[SOURCE MATERIAL]

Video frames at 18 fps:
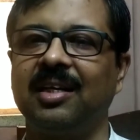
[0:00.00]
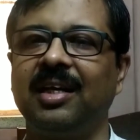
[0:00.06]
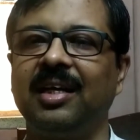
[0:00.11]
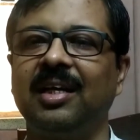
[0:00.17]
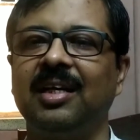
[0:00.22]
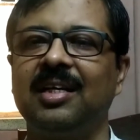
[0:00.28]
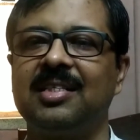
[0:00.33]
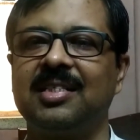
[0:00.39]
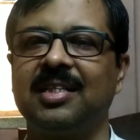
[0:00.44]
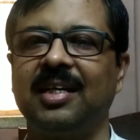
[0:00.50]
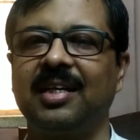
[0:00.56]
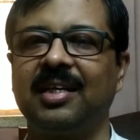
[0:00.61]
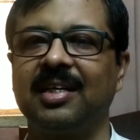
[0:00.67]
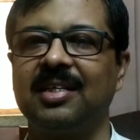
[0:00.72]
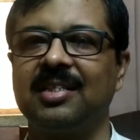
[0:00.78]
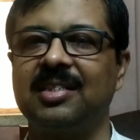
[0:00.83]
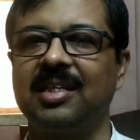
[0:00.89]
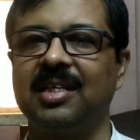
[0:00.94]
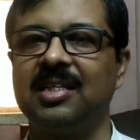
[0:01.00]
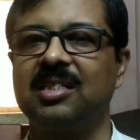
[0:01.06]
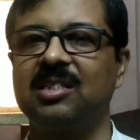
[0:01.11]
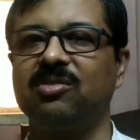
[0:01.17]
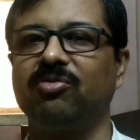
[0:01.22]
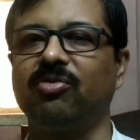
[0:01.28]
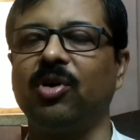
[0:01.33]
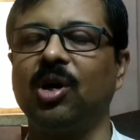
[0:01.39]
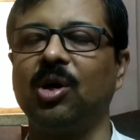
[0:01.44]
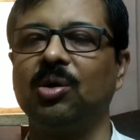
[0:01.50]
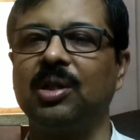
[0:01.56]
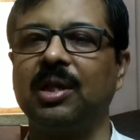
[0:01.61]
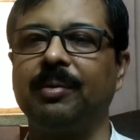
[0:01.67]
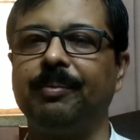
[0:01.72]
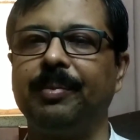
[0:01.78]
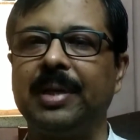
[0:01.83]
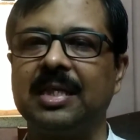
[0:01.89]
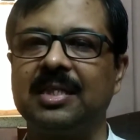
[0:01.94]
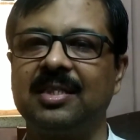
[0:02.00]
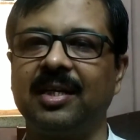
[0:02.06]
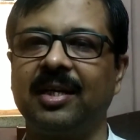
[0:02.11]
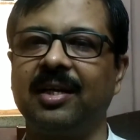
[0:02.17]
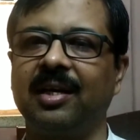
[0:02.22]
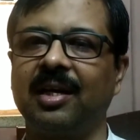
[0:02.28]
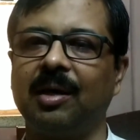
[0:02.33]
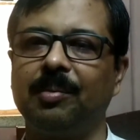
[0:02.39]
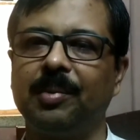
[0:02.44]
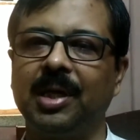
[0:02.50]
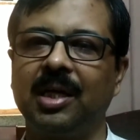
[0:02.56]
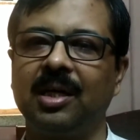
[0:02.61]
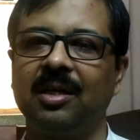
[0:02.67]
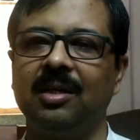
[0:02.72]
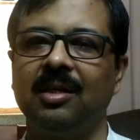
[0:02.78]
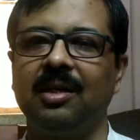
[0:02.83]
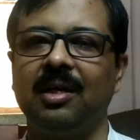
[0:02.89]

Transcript: English sentences, follow the basic grammar.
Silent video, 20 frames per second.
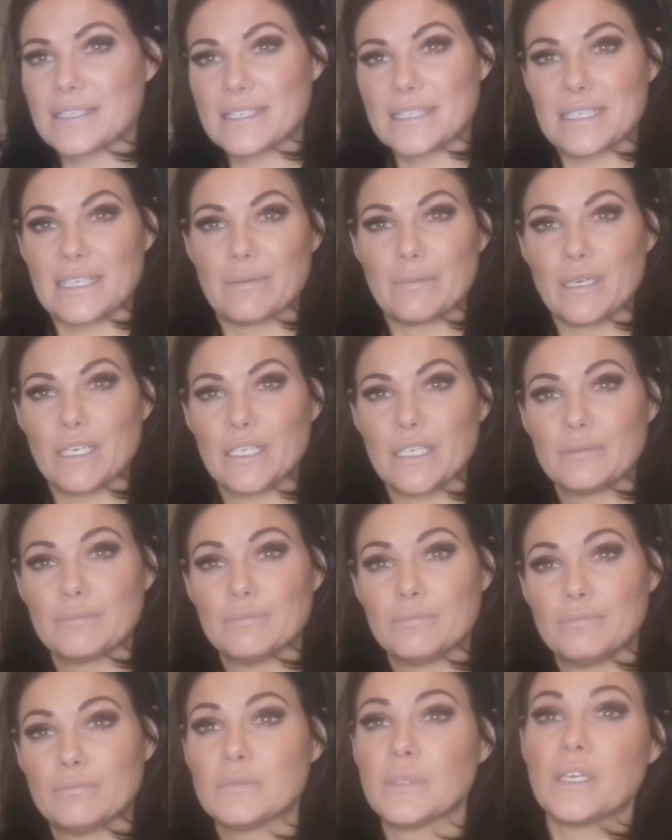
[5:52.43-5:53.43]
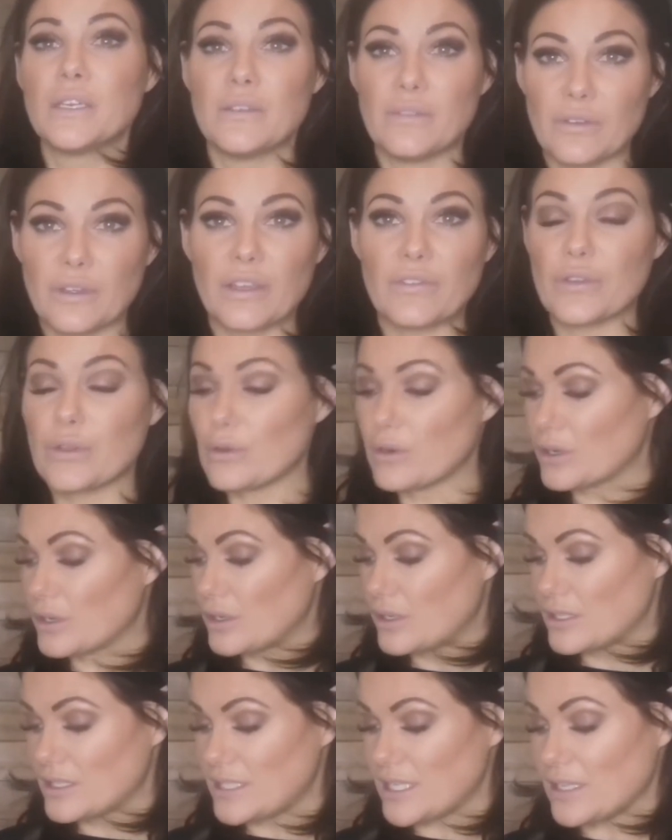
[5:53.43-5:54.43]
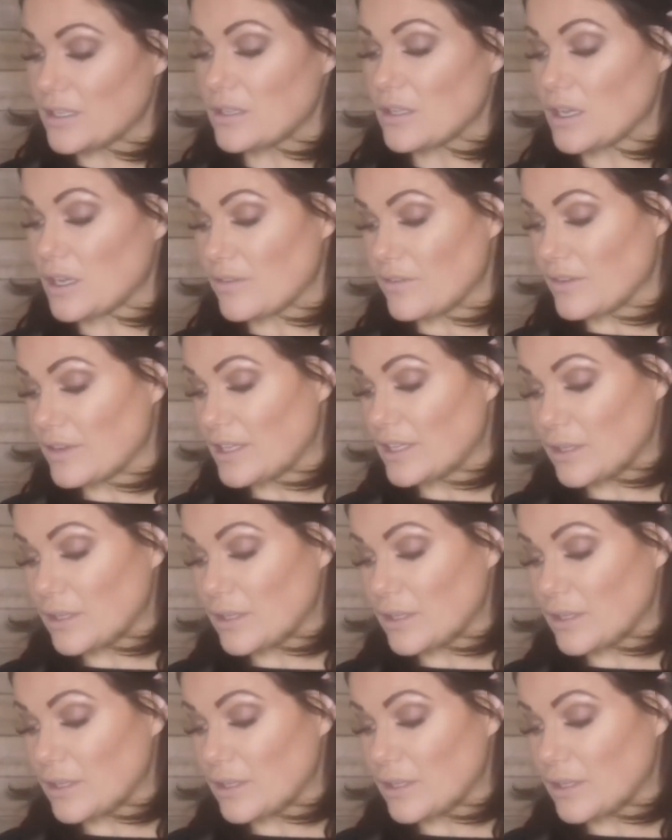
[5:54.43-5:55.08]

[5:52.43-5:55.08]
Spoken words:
steamer if you are going to sell a lot of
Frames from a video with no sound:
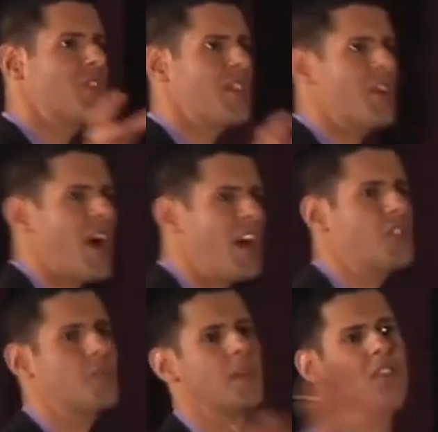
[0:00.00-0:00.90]
and their
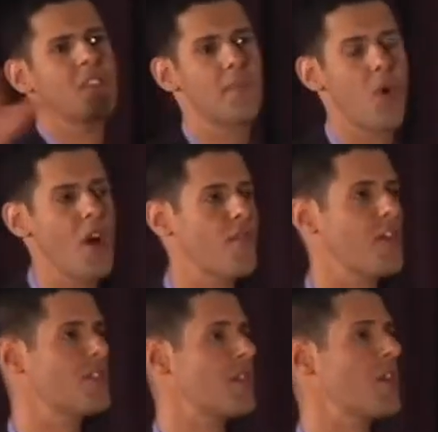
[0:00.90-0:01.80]
husbands, their
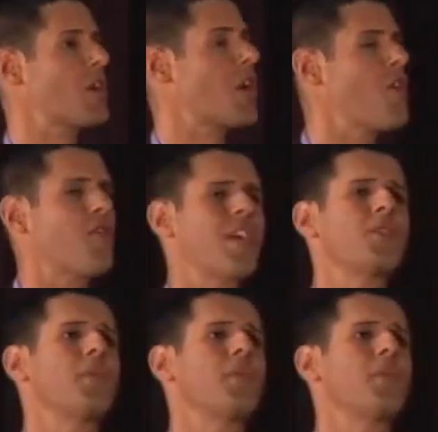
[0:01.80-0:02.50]
boyfriends and their girlfriends,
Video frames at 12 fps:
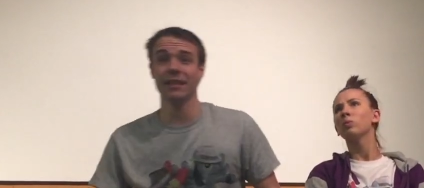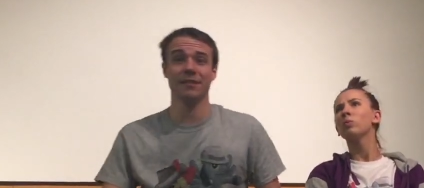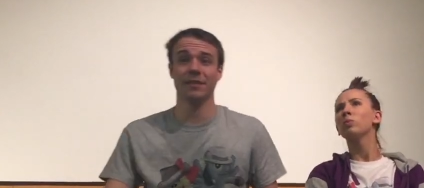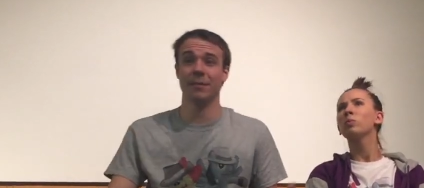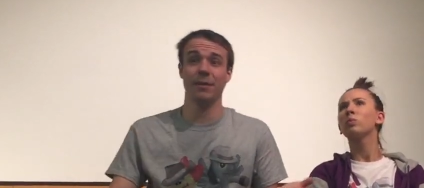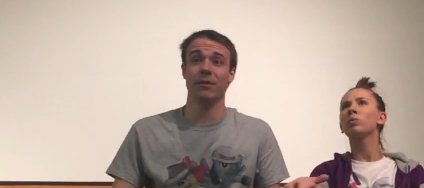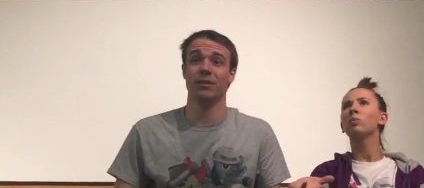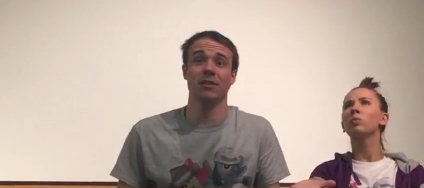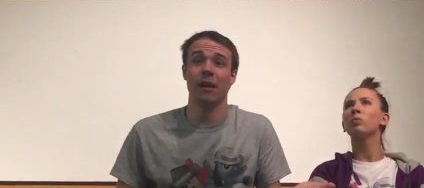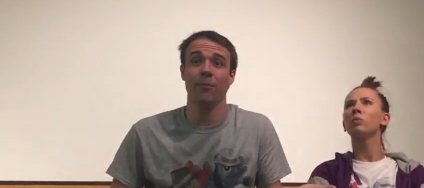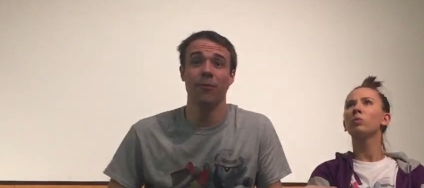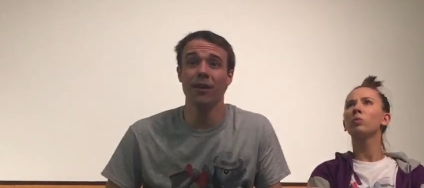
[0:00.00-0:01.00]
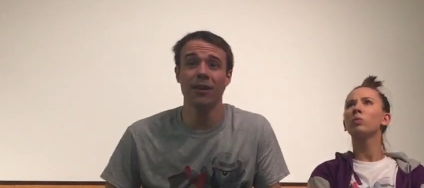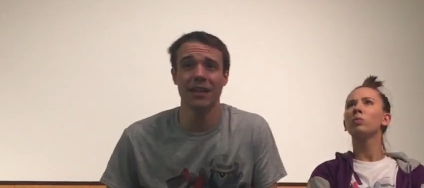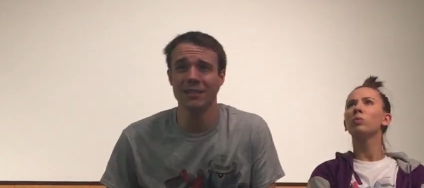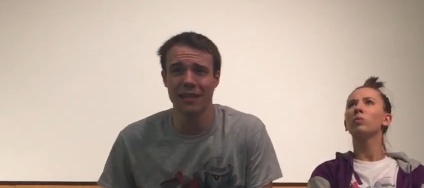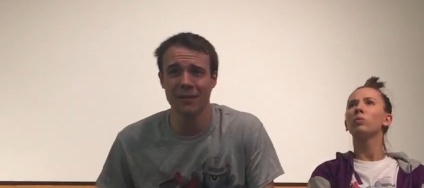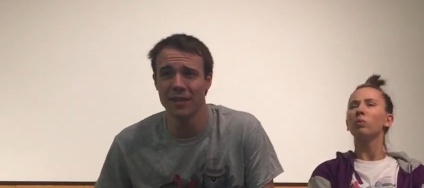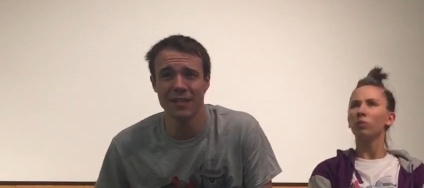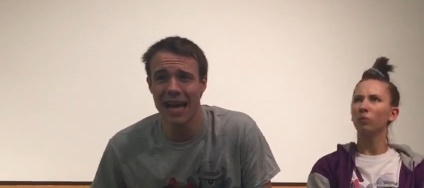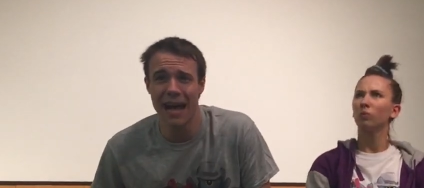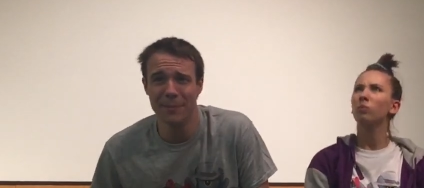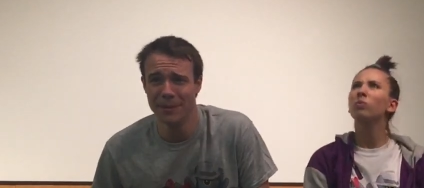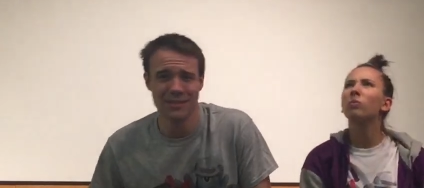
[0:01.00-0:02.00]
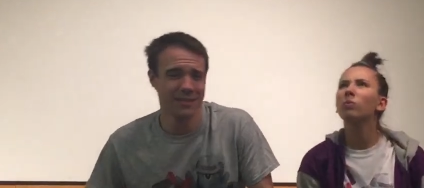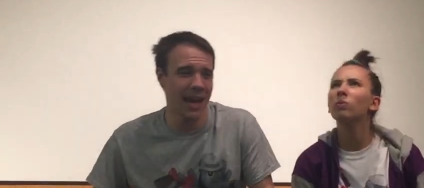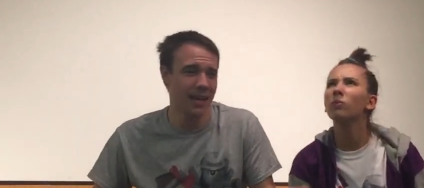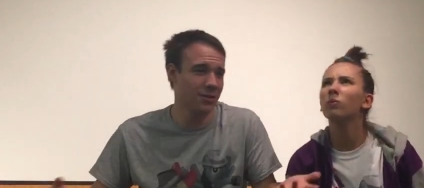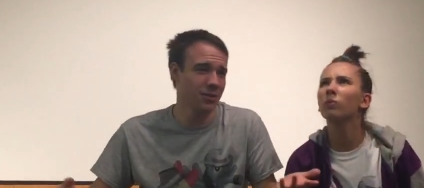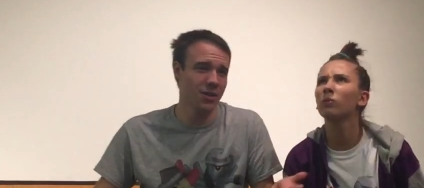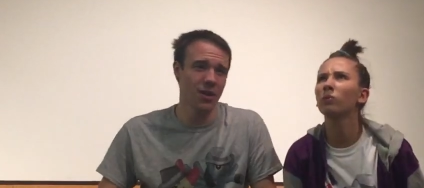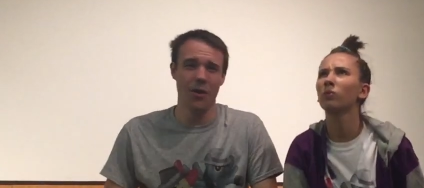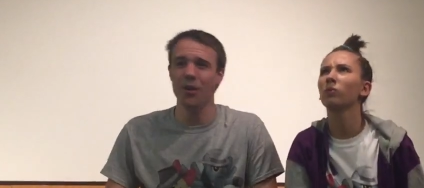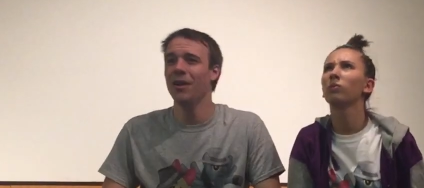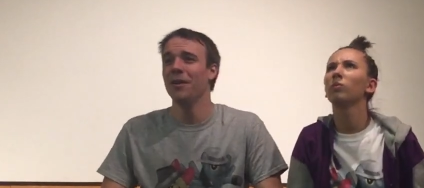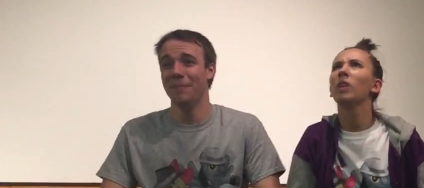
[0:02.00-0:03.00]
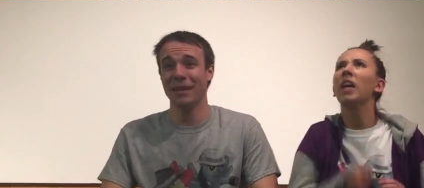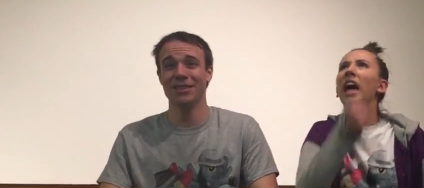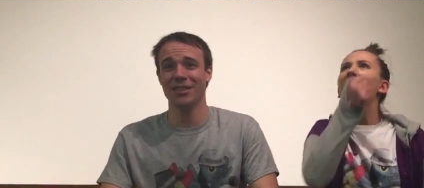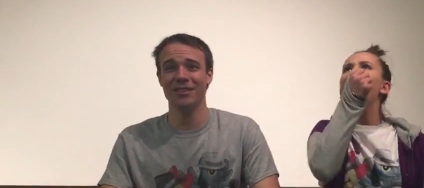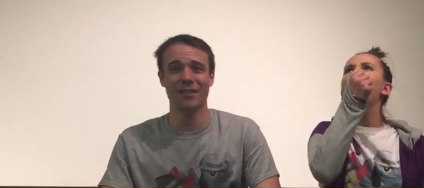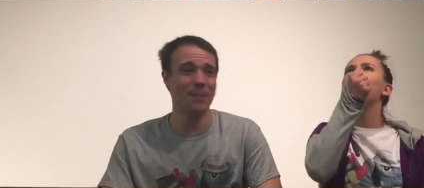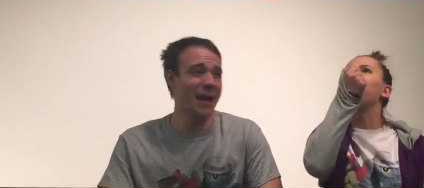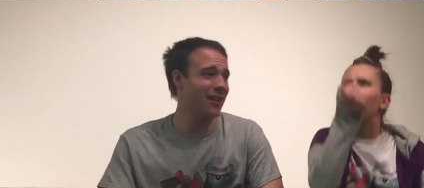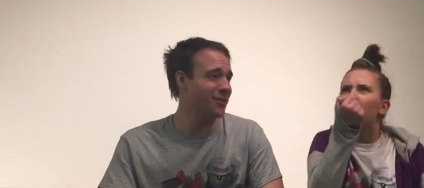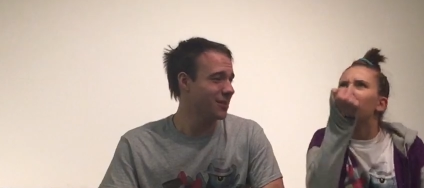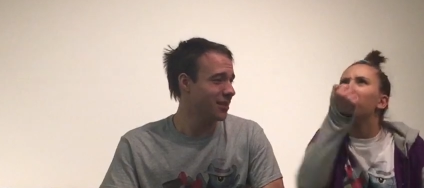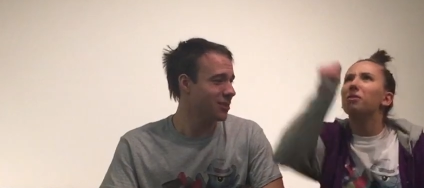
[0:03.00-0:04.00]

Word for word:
Speaker 1: If the mirrors stop working, then what happens? I don't know. Make sure the batteries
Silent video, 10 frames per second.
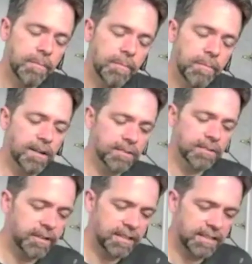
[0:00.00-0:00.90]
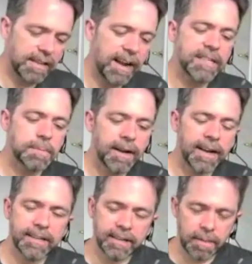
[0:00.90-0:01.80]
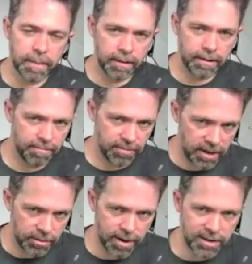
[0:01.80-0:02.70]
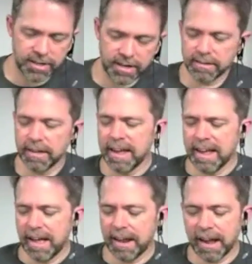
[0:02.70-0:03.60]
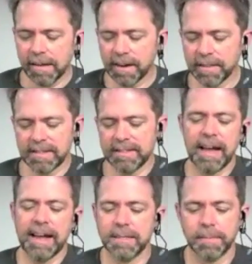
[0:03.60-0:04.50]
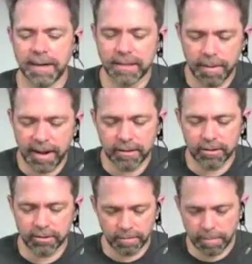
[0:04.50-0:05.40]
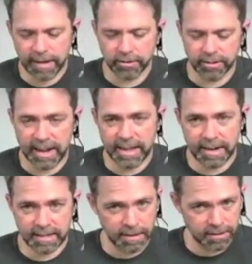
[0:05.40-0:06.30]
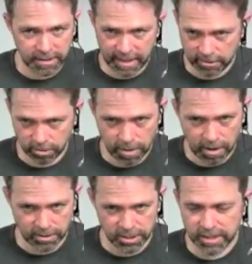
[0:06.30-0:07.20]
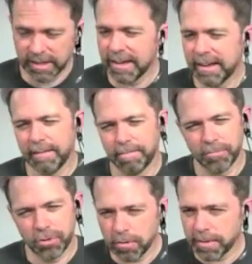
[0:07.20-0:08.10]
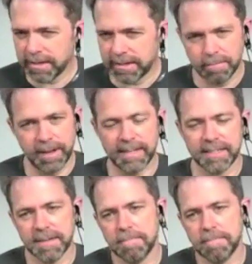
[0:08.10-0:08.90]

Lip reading: but I also look at the science behind it and the other rationales. And I find the science behind the paleo diet, especially the anthropology, dubious at best.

[/SOURCE MATERIAL]

## THE PROBLEM
Among the lines above, find those carrying the word "second" and copy them out.

## SOLUTION FOR THIS EXERCISE
Silent video, 20 frames per second.
Silent video, 10 frames per second.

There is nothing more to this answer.